• _SOURCE RECORDS_
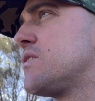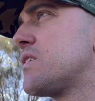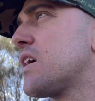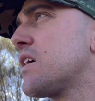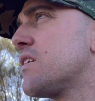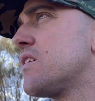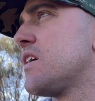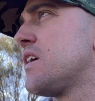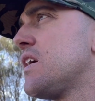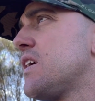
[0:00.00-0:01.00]
yeah,
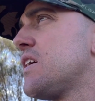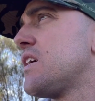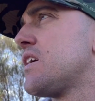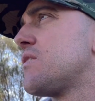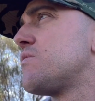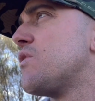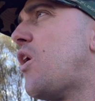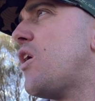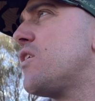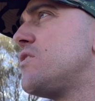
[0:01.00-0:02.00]

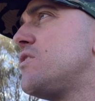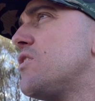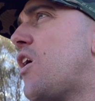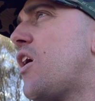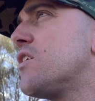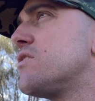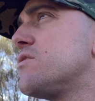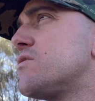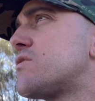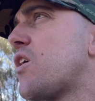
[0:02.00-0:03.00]
not
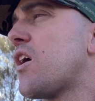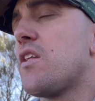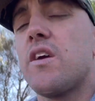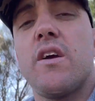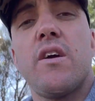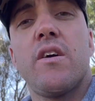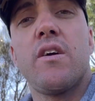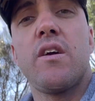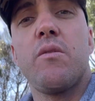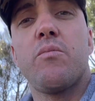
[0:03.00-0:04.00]
totally
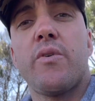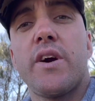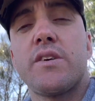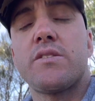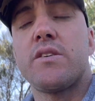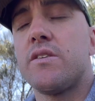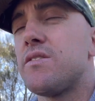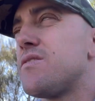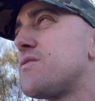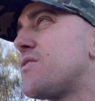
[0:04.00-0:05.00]
impressed
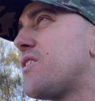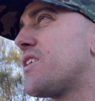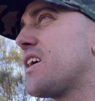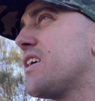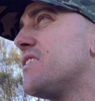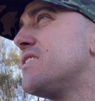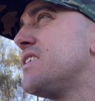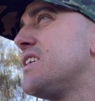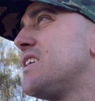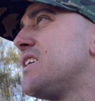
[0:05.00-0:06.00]
right now.
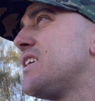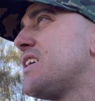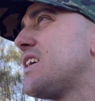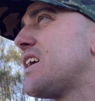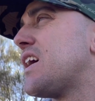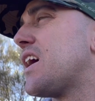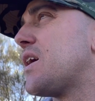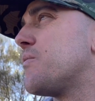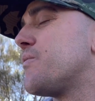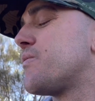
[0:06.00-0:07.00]

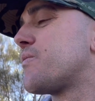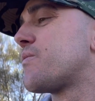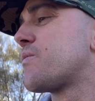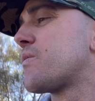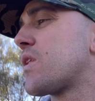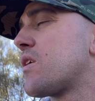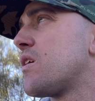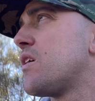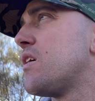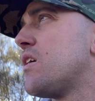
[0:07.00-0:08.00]
I'm
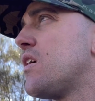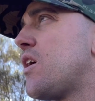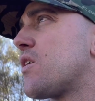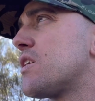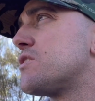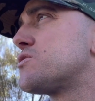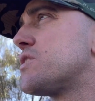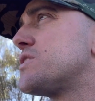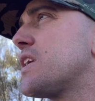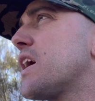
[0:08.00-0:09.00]
going to
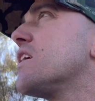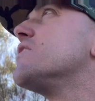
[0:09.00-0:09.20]
stretch it out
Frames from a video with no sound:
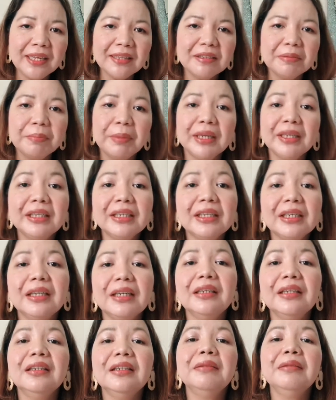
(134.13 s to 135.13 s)

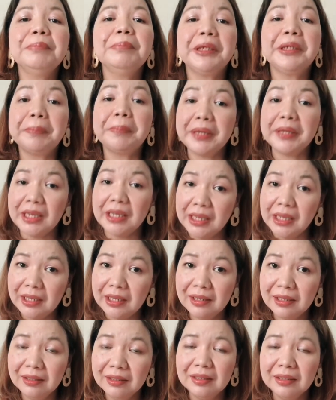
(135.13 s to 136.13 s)
medical
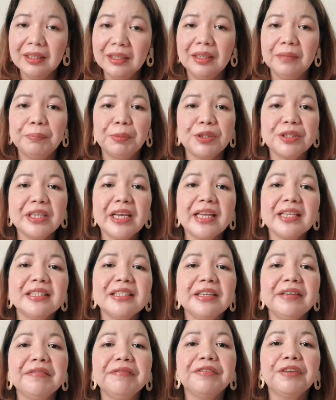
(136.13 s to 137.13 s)
PPE,
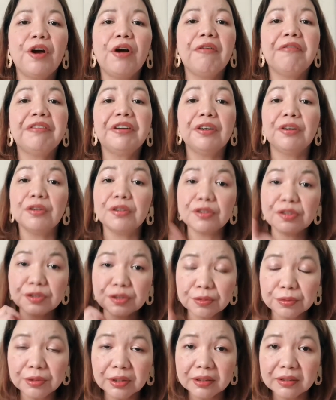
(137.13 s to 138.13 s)
protective coverall
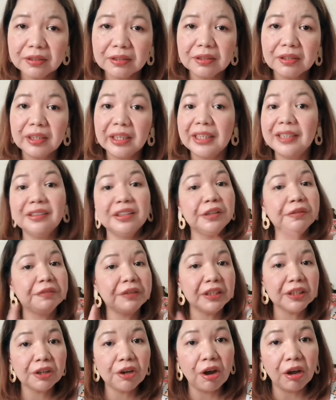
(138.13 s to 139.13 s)
suit in
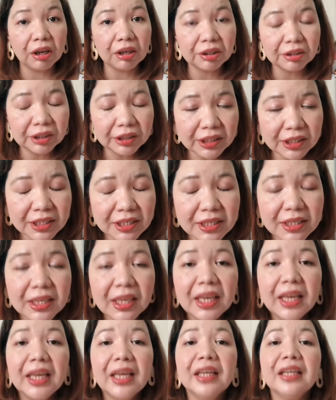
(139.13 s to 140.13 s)
different colors.
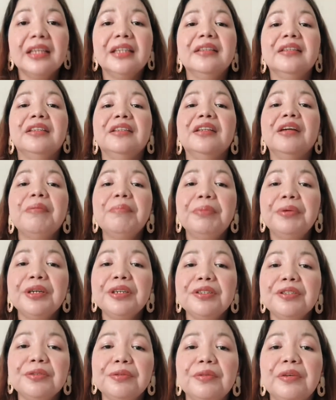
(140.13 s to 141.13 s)
And the number
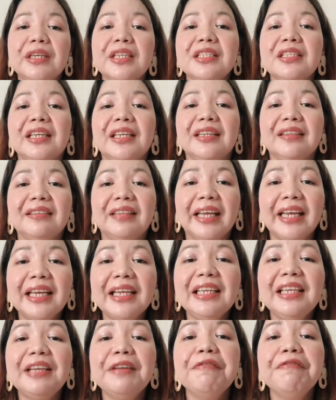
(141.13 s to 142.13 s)
two is a
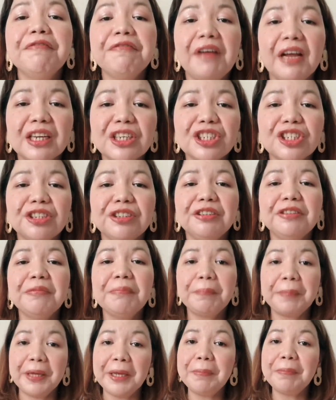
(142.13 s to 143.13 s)
daily fashion
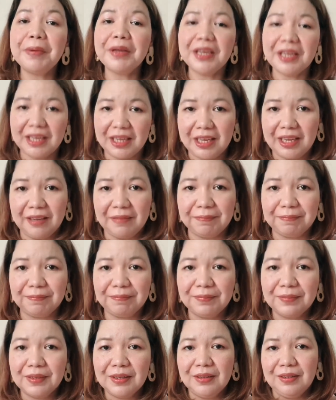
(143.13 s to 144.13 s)
PPE.
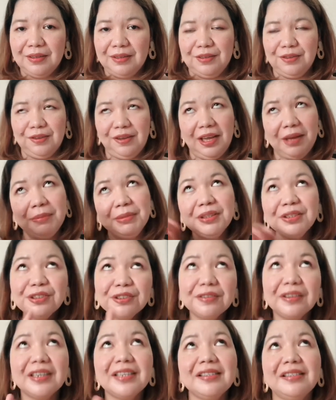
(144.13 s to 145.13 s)
So I'm
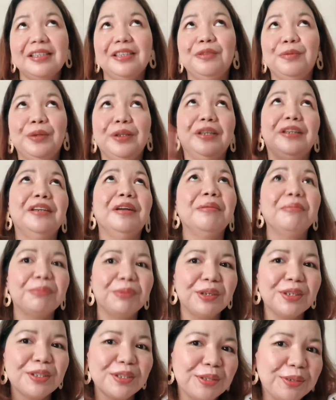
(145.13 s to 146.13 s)
interested with the number
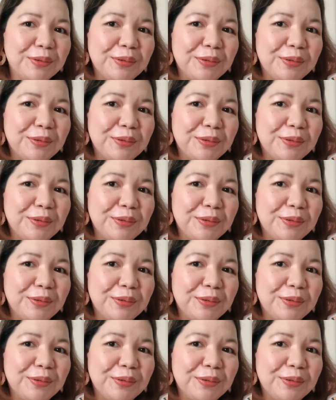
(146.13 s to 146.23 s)
two.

• _TASK STATEMENT_
You are asked to reproduce each line above exactly, but to exclude the pictures.

• _COMPLETED EXERCISE_
[0:00.00-0:01.00]
yeah,
[0:01.00-0:02.00]

[0:02.00-0:03.00]
not
[0:03.00-0:04.00]
totally
[0:04.00-0:05.00]
impressed
[0:05.00-0:06.00]
right now.
[0:06.00-0:07.00]

[0:07.00-0:08.00]
I'm
[0:08.00-0:09.00]
going to
[0:09.00-0:09.20]
stretch it out
Frames from a video with no sound:
(134.13 s to 135.13 s)

(135.13 s to 136.13 s)
medical
(136.13 s to 137.13 s)
PPE,
(137.13 s to 138.13 s)
protective coverall
(138.13 s to 139.13 s)
suit in
(139.13 s to 140.13 s)
different colors.
(140.13 s to 141.13 s)
And the number
(141.13 s to 142.13 s)
two is a
(142.13 s to 143.13 s)
daily fashion
(143.13 s to 144.13 s)
PPE.
(144.13 s to 145.13 s)
So I'm
(145.13 s to 146.13 s)
interested with the number
(146.13 s to 146.23 s)
two.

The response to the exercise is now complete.